Whether that is the case or not, Cardinal’s shapely buildings express contours more undulating than angular. There is a feminine sensibility to the spaces he invites the visitor to enter, and he talks about his buildings as defying the expectations of male order based on conflict. He explains, “Most buildings are readily definable from the outside; this building [the Museum of Civilization] is not like that. Guys want you to define space. They want to know where they are at so they can defend it. This space confuses them. What’s around the corner? They don’t know.”

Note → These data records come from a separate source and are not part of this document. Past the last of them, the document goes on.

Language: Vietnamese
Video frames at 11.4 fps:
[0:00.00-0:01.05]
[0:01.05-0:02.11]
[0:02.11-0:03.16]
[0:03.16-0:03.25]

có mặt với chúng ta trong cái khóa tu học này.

Cardinal has himself engaged in tough fights, court pugilism and plenty of scraps. Beneath his gentle exterior lurks a version of warrior, a powerful strength that has carried him through almost 80 years, four marriages, many moves, multiple divorces, children, grandchildren, great-grandchildren and, not least, buildings. He concedes he has had to fight with his own confrontational ambition, and he says he is no longer interested in fighting. He attributes much of his newfound peacefulness to his Basque wife, Idoia Arana-Beobide, saying, “I am glad I am married to a Basque, but they are the most stubborn people I have met in my whole life.”

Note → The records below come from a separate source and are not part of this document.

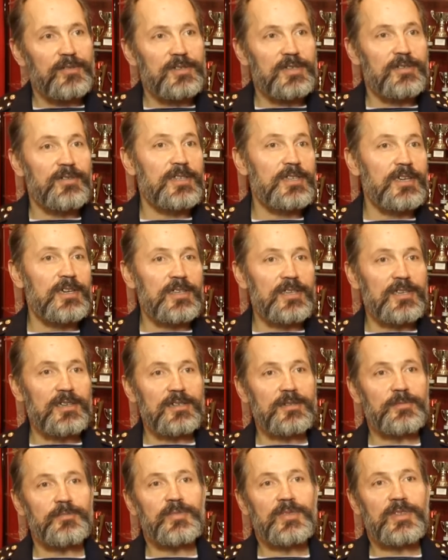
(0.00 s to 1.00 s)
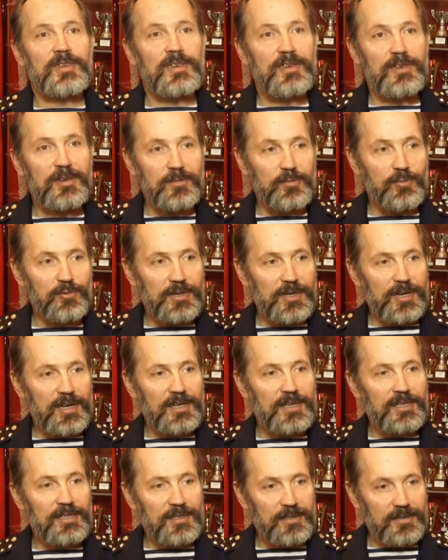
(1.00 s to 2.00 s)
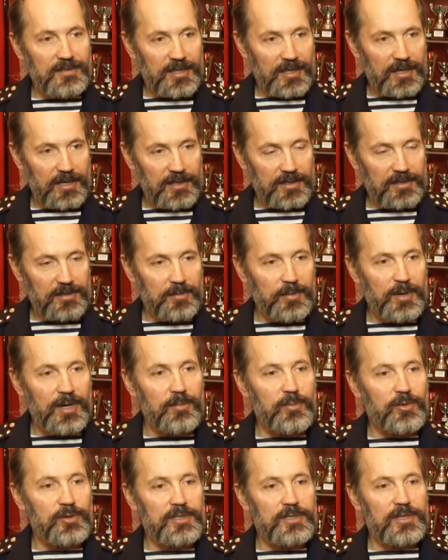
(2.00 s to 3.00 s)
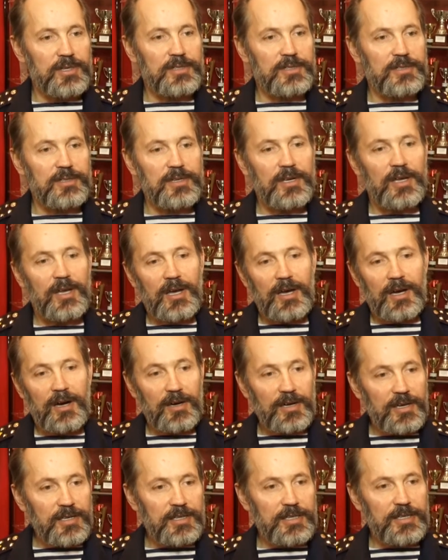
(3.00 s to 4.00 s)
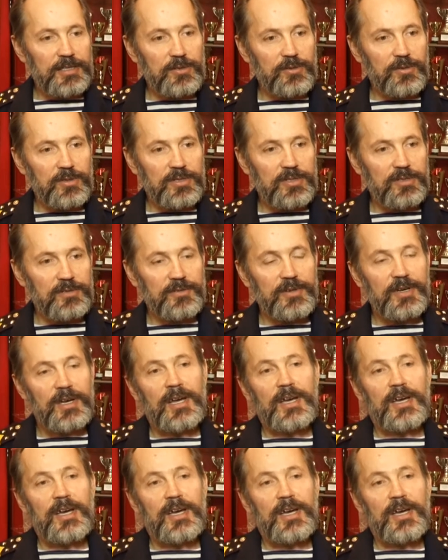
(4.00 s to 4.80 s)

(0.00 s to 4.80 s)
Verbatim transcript: сведение и музыкальная такая обработка – это Олег Ешкутов,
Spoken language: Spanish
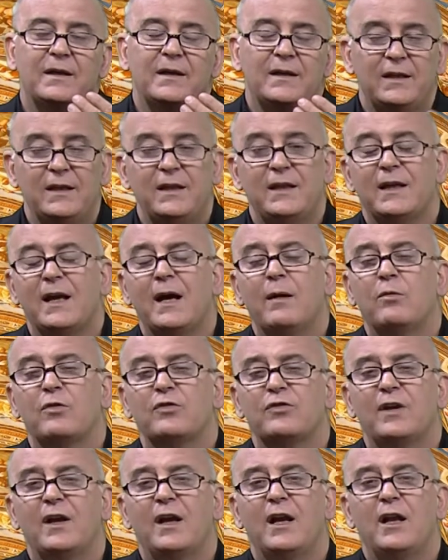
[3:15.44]
Y
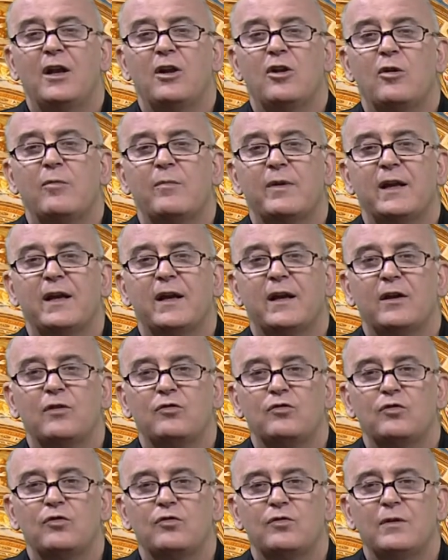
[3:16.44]
digamos el nombre de
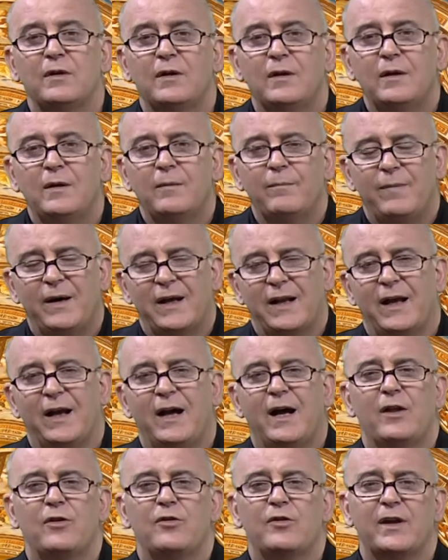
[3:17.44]
Jesús para
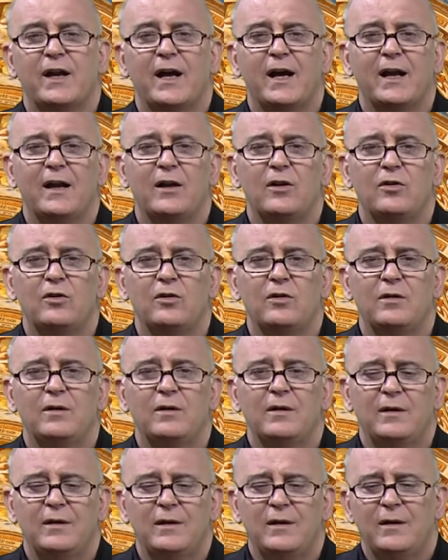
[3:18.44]
adorarlo,
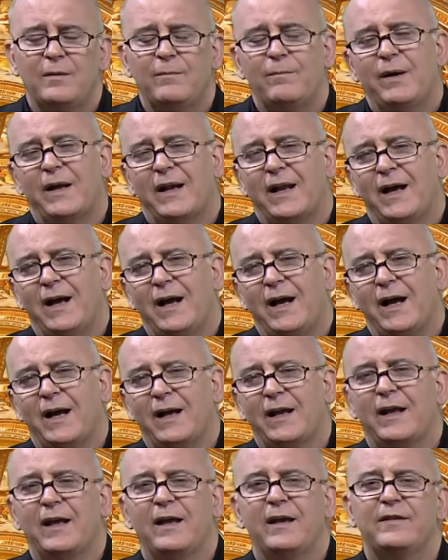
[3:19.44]
para
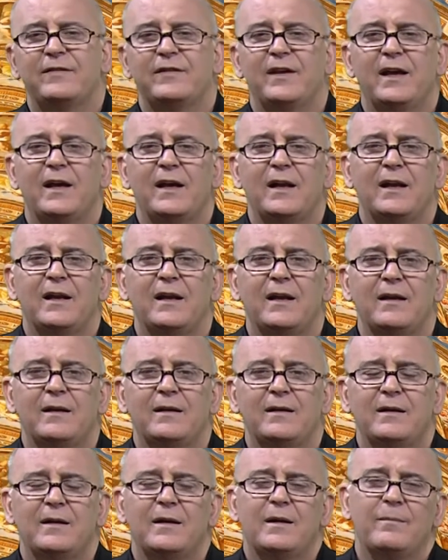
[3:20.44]
agradecerle,
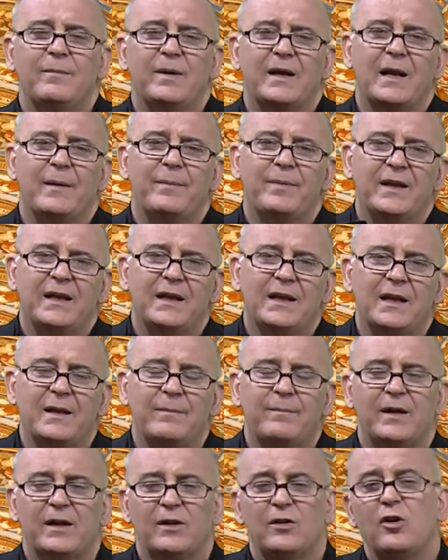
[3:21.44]
para pedirle
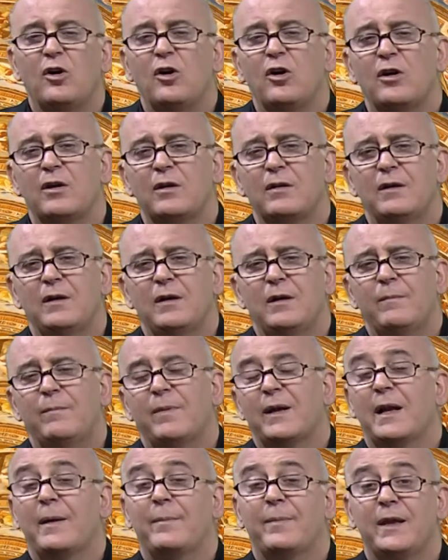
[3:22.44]
perdón,
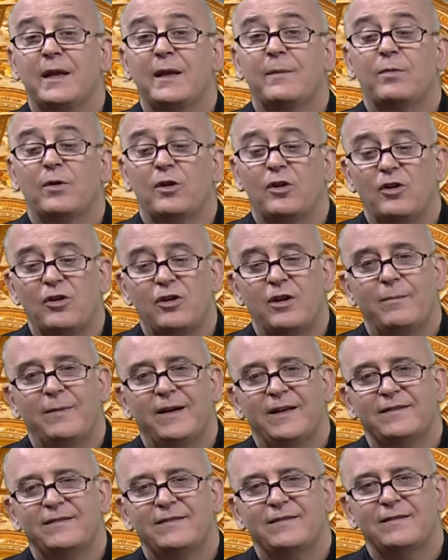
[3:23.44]
para pedir por los
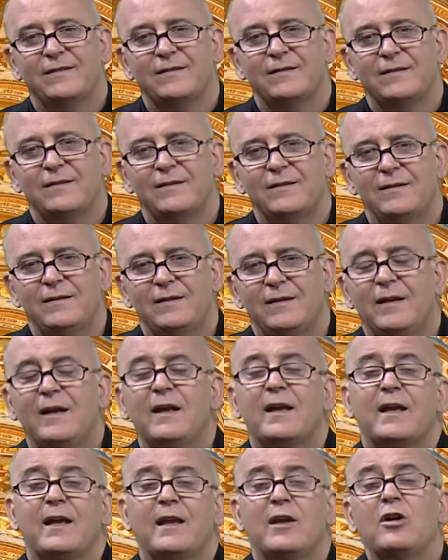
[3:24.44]
demás.
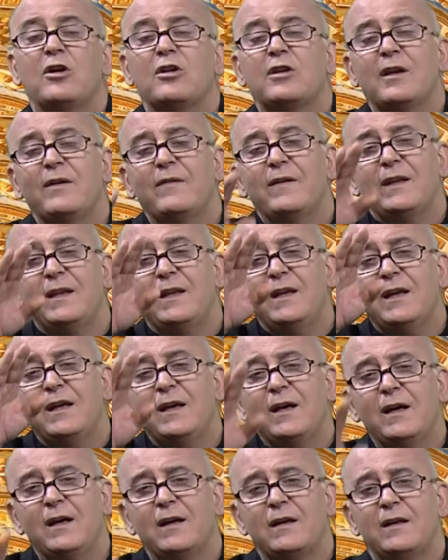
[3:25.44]
Que Dios te
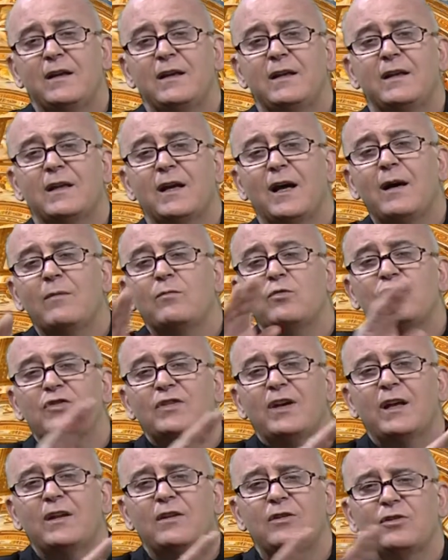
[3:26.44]
bendiga y te haga muy
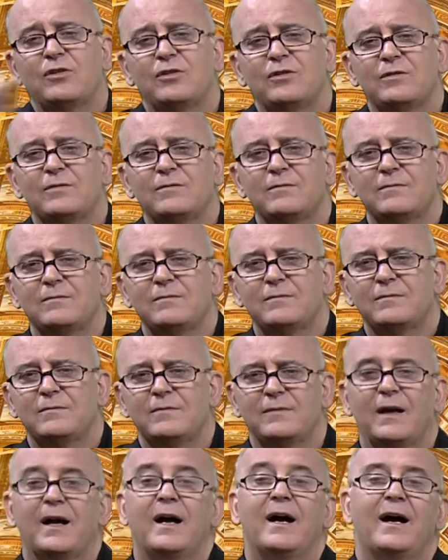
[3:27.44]
santo.
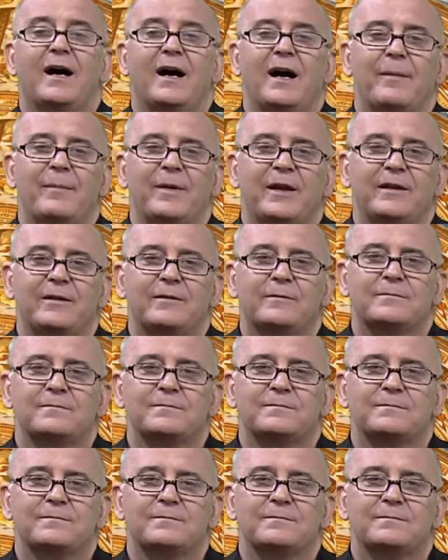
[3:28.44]
Amén.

This could be a case of the stubborn calling out the stubborn. Still, Cardinal’s refusal to adhere to linearity or predictability is not simplistic, and he says it reflects his family heritage. “I got that from my mother. My mother is part German; her father was a homesteader at Madden. She grew up on the farm there. She was always exposed to culture, music, and she was a nurse, actually a supervisor at the hospital at Ponoka. She was already established when she met my father at 26. As a professional with a strong European background, she had to endure an awful lot of crap. She grew up in a very racist society, a society where women were not respected, they were non-persons. My father, being a First Nations, was accustomed to a matriarchal society where women are the centre of the family. They were always respected, always had more power. She met my father and moved to a log cabin in the Porcupine Hills. They were totally different people: she was very German and he was very First Nations, he was a hunter and a trapper. I loved and admired them both but I learned two whole different world views from them. One view of harmony and nature and respect and love and caring from my father, and the other one from my mother about serving people.”

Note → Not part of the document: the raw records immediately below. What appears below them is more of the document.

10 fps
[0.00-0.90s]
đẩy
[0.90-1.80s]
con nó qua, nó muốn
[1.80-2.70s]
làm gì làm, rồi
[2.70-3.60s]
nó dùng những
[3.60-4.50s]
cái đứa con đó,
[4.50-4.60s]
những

“So when I look at my architecture, it is more Ionic [delicate and scroll-like] than Doric [heavy and simple]. I think that buildings should be nurturing places that show a concern and respect for people. That is generally my approach to architecture. I suppose I was brought up to believe that the soft power of love is much more powerful than the hard power of force.”

“So I think that when you love your work and love people, life can be very rewarding. If you take the other approach, and try and play these power and control games, then you live a life of stress and aggravation. I wanted this building [the Museum of Civilization] to be one of nurturing and caring. If you have that, no matter how you put it together, then people get it, and they enjoy the space.”

Douglas Cardinal has changed since his Edmonton days, and he says he has “learned a lot.” When I ask him now, in 2013, about the house on the suburban crescent overlooking the North Saskatchewan in Edmonton, he remembers mostly how the Grotskis loved the way he used cedar to intensify the natural setting of the property.

But I remember standing on the sidewalk and trying to read the secrets of that house. There was something there that I could not put my finger on at the time. It was implacable, mysterious, alluring. At that time, I thought it was design. Now I would call it poetry. Douglas Cardinal’s poetry.

Aritha van Herk is a prolific author, teacher and critic, and a member of the Royal Society of Canada. She lives in Calgary.